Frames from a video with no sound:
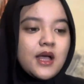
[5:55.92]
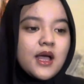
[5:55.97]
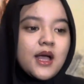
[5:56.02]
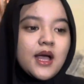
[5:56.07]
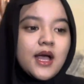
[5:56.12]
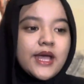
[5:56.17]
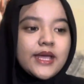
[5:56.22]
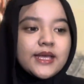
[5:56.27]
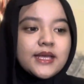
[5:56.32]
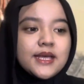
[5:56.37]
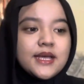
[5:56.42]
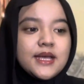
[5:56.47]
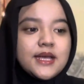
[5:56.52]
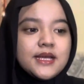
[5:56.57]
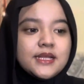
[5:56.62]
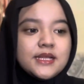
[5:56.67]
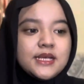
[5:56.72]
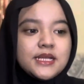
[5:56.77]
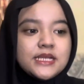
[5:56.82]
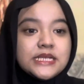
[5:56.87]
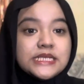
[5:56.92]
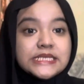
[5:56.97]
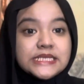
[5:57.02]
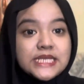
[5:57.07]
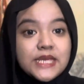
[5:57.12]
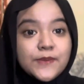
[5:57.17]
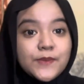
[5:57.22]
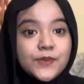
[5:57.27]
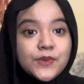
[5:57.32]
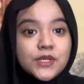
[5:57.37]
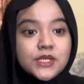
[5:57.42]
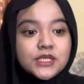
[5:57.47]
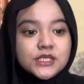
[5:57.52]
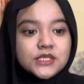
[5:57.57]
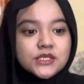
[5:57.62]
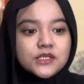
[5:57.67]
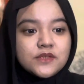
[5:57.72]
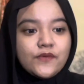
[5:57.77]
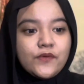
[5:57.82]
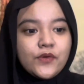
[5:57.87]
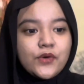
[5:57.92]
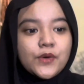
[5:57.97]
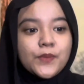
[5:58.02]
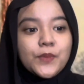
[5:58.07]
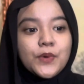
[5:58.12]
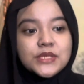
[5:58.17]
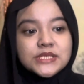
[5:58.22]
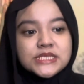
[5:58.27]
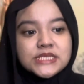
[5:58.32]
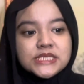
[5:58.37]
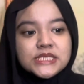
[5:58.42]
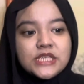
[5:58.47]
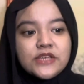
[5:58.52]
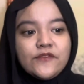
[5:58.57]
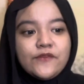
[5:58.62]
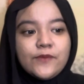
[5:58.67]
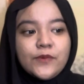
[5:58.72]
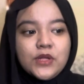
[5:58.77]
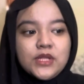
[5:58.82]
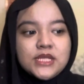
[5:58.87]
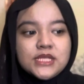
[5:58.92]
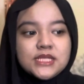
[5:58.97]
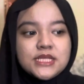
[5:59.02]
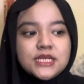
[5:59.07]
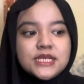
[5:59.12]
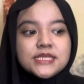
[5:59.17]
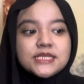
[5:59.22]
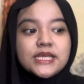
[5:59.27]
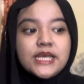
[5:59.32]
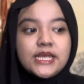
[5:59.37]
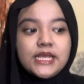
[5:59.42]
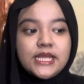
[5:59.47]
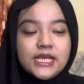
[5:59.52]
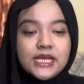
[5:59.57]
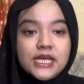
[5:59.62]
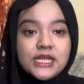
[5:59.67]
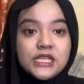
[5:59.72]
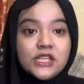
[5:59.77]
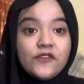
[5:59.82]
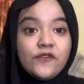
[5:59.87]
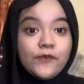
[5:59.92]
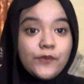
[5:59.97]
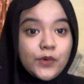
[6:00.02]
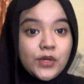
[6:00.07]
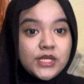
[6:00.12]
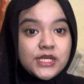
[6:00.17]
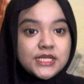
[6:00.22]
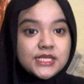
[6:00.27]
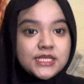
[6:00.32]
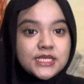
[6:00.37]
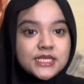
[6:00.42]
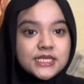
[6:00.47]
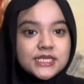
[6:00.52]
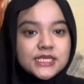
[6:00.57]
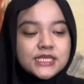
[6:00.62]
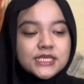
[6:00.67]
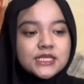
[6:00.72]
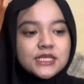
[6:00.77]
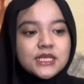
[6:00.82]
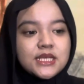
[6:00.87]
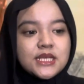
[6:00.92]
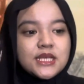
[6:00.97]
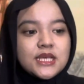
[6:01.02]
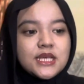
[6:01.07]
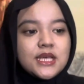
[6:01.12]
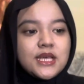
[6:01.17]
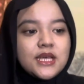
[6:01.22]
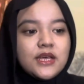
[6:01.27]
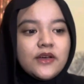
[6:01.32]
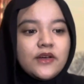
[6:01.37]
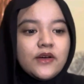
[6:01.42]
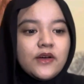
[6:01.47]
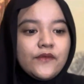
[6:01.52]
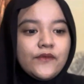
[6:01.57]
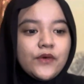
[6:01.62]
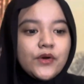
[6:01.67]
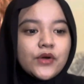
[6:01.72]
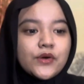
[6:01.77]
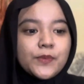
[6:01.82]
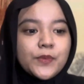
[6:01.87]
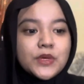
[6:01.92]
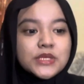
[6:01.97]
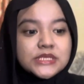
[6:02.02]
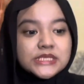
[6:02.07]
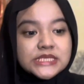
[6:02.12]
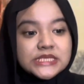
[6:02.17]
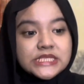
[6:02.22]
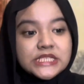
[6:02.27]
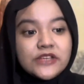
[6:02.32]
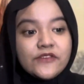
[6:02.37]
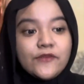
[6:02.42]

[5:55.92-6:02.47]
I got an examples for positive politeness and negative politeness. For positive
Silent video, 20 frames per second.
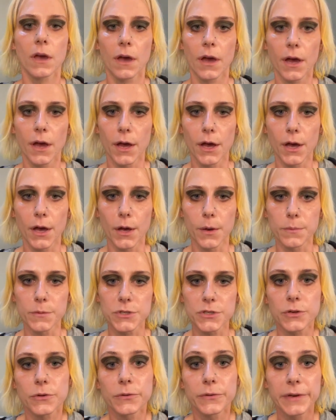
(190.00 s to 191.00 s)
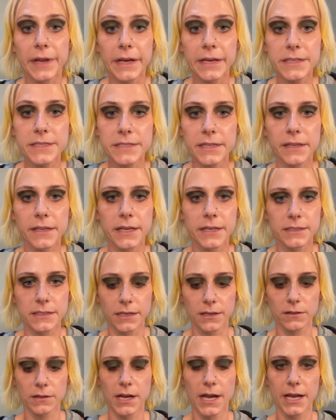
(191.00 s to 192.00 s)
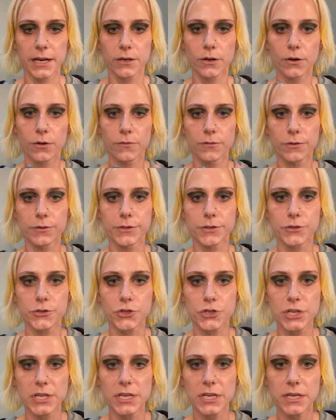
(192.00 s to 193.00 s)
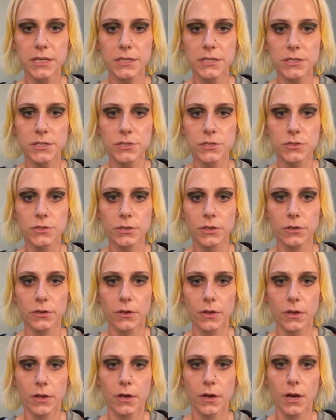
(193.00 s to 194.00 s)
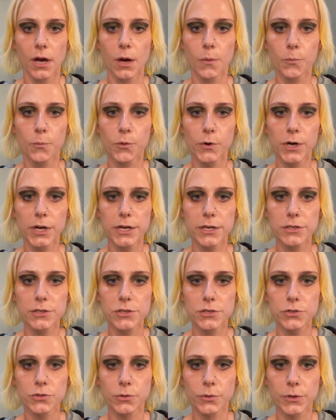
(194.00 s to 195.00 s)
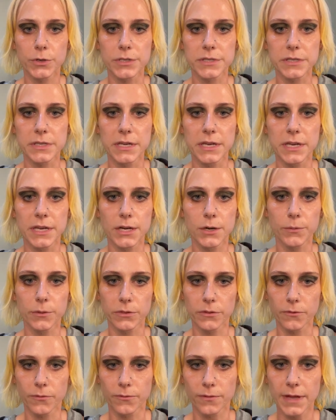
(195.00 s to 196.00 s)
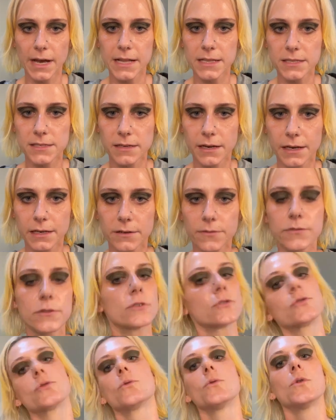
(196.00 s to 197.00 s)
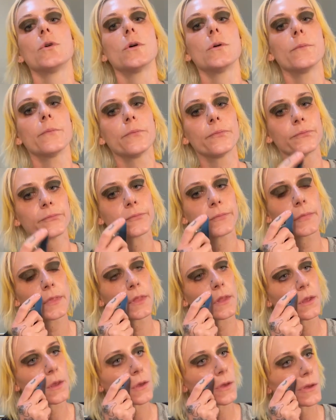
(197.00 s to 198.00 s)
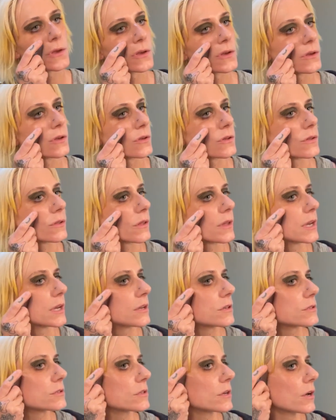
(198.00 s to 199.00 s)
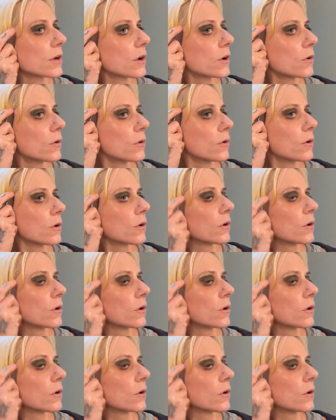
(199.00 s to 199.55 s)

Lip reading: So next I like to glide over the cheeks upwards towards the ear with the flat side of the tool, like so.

→ **Exercise description**:
Pictures do not belong in the answer. Return the lines above starting at the one with "Silent video, 20 frames per second." and ending at the one with "(198.00 s to 199.00 s)", both kept, exactly.

→ **Final answer**:
Silent video, 20 frames per second.
(190.00 s to 191.00 s)
(191.00 s to 192.00 s)
(192.00 s to 193.00 s)
(193.00 s to 194.00 s)
(194.00 s to 195.00 s)
(195.00 s to 196.00 s)
(196.00 s to 197.00 s)
(197.00 s to 198.00 s)
(198.00 s to 199.00 s)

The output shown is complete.